Here the job is to transcribe the data exactly while omitting the images.
___ Data records
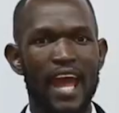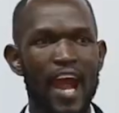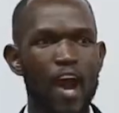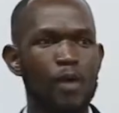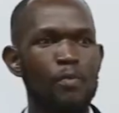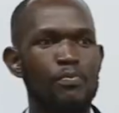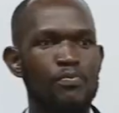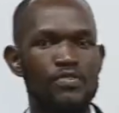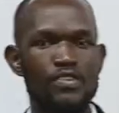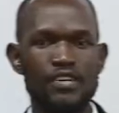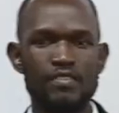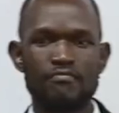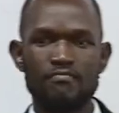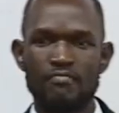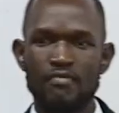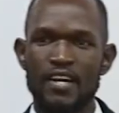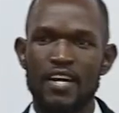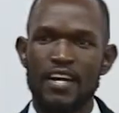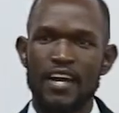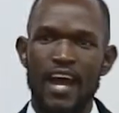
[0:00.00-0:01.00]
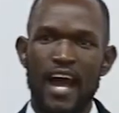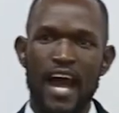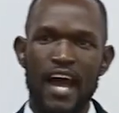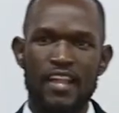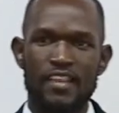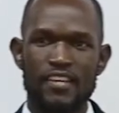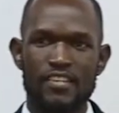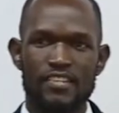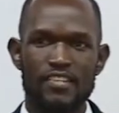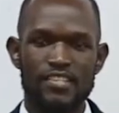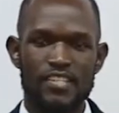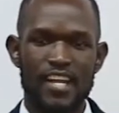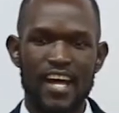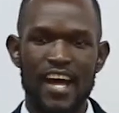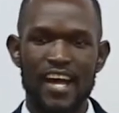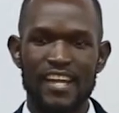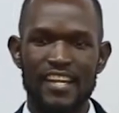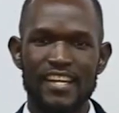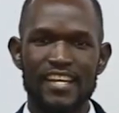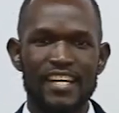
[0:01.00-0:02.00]
Help them
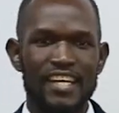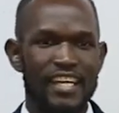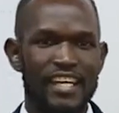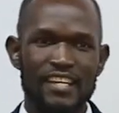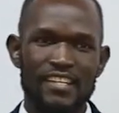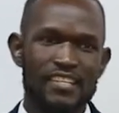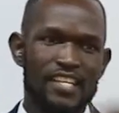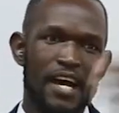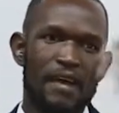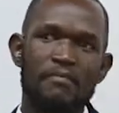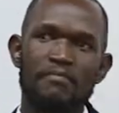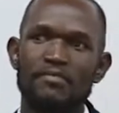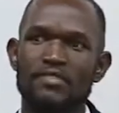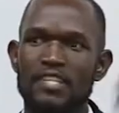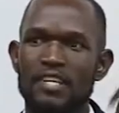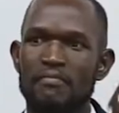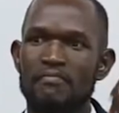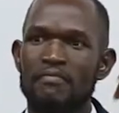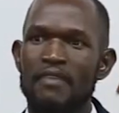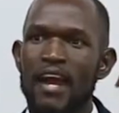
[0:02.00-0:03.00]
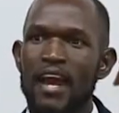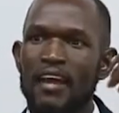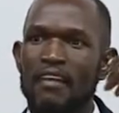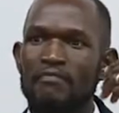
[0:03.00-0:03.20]
understand. In some, some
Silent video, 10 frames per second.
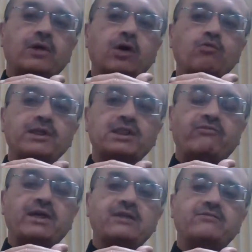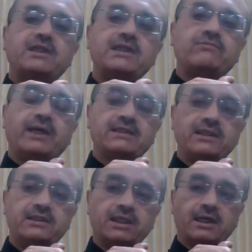to how much effective these
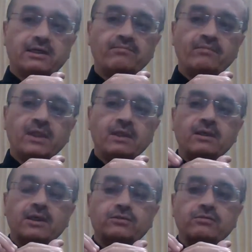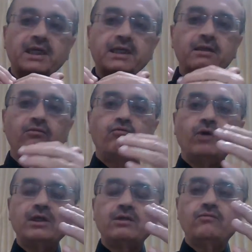vaccines are. So then
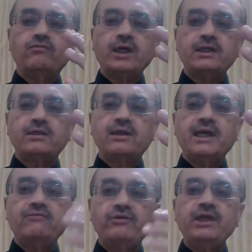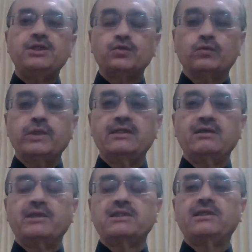what can we do in
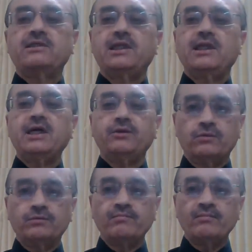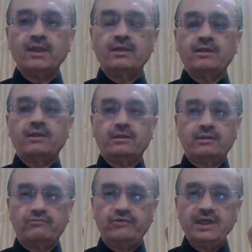the present scenario?
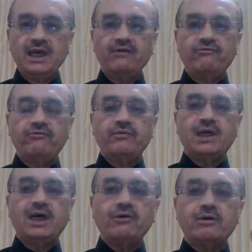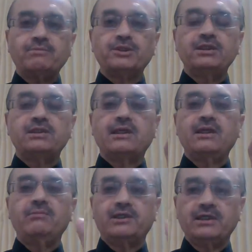We have, our options are
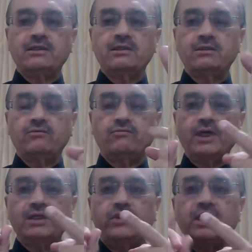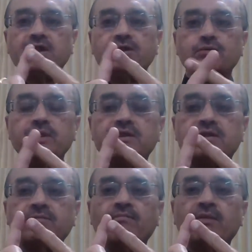limited. What we can do
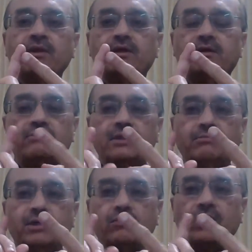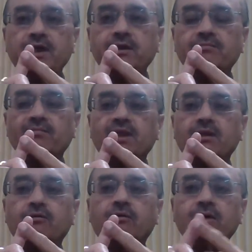is, number one,
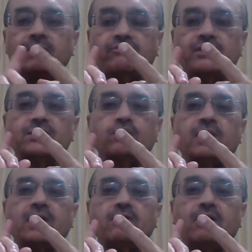all of us who are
______
Solution to this exercise:
[0:00.00-0:01.00]
[0:01.00-0:02.00]
Help them
[0:02.00-0:03.00]
[0:03.00-0:03.20]
understand. In some, some
Silent video, 10 frames per second.
to how much effective these
vaccines are. So then
what can we do in
the present scenario?
We have, our options are
limited. What we can do
is, number one,
all of us who are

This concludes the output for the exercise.